A Guide to Python Itertools Like No Other

Crystalise your understanding of this amazing library through animated GIFs and learn how to write more elegant code

Introduction

itertools is a built-in module in Python for handling iterables. It provides a number of fast, memory-efficient way of looping through iterables to achieve different desired results. It is a powerful yet under-rated module that every data scientist should know in order to write clean, elegant and readable code in Python.

While there are plenty of resources about itertools and its functionalities, they often focus on the code, making it difficult for unfamiliar readers to immediately comprehend the inner-workings of each method. This article takes a different approach — we will walk you through each itertools method using animated GIFs to illustrate how they actually work. It is hoped that this guide can help you better visualise and appreciate how itertools can be used.

Note: Because we have taken this approach, many animated illustrations had been deliberately over-simplified so as to aid readers’ understanding. For example, if the output in the GIF shows as “ABC”, it does not mean that the code output is the string, “ABC”. Instead, it represents the code output, [('A', 'B', 'C')]. Also, itertools methods generally return a generator (which does not immediately display the resulting elements) as an output. However, in the GIFs, we have represented the output as what you’d get after the output is wrapped around the list() function.

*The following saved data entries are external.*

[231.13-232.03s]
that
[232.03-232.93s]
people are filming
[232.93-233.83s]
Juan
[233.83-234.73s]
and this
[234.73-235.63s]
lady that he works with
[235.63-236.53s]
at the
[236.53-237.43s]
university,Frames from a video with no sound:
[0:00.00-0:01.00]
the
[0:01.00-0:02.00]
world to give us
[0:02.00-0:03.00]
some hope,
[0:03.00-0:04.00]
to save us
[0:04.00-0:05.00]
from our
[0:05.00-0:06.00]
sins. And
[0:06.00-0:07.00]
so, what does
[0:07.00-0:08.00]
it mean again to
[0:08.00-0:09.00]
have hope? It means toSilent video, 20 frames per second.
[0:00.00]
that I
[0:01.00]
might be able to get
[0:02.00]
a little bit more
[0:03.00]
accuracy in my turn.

With that said, let’s get into the action!

itertools.product()

itertools.product() is a type of combinatoric iterator that gives you the cartesian product of given lists of iterables. Whenever you have nested for-loops in your code, it is a good opportunity to use itertools.product().

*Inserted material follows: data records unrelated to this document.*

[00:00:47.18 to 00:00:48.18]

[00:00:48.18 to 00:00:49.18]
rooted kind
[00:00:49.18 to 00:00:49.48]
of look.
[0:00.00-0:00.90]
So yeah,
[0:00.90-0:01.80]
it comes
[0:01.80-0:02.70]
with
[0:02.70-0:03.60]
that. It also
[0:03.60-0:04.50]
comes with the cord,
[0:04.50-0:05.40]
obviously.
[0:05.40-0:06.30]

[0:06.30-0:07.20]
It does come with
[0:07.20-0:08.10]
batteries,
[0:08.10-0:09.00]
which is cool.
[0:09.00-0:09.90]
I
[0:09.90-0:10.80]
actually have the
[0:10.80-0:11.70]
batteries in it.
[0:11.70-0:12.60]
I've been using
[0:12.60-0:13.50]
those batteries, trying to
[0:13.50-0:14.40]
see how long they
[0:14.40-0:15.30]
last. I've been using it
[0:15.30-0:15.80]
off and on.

To compute the product of an iterable with itself, you can specify the number of repetitions with the optional repeat argument.

itertools.permutations()

itertools.permutations() gives you all possible permutations of an iterable, i.e., all possible orderings with no repeated elements.

itertools.combinations()

For a given iterable, itertools.combinations() returns all possible combinations of length r with no repeated elements.

The GIF in Figure 3 assumes r=3 and therefore returns a unique combination of ('A','B','C'). If r=2 , itertools.combinations('ABC', 2) will return [('A','B'), ('A','C'),('B','C')].

itertools.combinations_with_replacement()

For a given iterable, itertools.combinations_with_replacement() returns all possible combinations of length r with each element allowed to be repeated more than once.

itertools.count()

itertools.count() returns evenly spaced values given an input number until infinity. Thus, it is known as an “infinite iterator”. By default, the values will be evenly spaced by 1 but this can be set with the step argument.

itertools.cycle()

itertools.cycle() is another infinite iterator that “cycles” through an iterable continuously, producing an infinite sequence.

itertools.repeat()

itertools.repeat() is the third type of infinite iterator that repeats an iterable over and over again, producing an infinite sequence, unless if the times is specified. For example, itertools.repeat('ABC', times=3) will yield ['ABC', 'ABC', 'ABC'].

itertools.accumulate()

itertools.accumulate() generates an iterator that accumulates the sums of each element in an iterable.

By default, it accumulates by addition or concatenation. You can also specify a custom function using the func argument that takes two arguments. For example, itertools.accumulate('ABCD', func=lambda x, y: y.lower()+x) will yield ['A', 'bA', 'cbA', 'dcbA'] .

itertools.chain()

itertools.chain() takes multiple iterables and chains them together to produce a single iterable.

A slight variation of this is itertools.chain.from_iterable() , which takes a single iterable of iterables and chains its individual elements together in an iterable. Hence, itertools.chain.from_iterable([‘ABC’, ‘DEF’]) will yield the same results as itertools.chain(‘ABC’, ‘DEF’), which is[‘A’, ‘B’, ‘C’, ‘D’, ‘E’, ‘F’].

itertools.compress()

itertools.compress() filters an iterable based on another iterable of Boolean values (known as the “selector”). The resulting iterable will only consist of elements from input iterable whose positions correspond to True values of the selector.

itertools.dropwhile()

In itertools.dropwhile, you “drop” elements “while” a condition is True and “take” elements after the condition first becomes False.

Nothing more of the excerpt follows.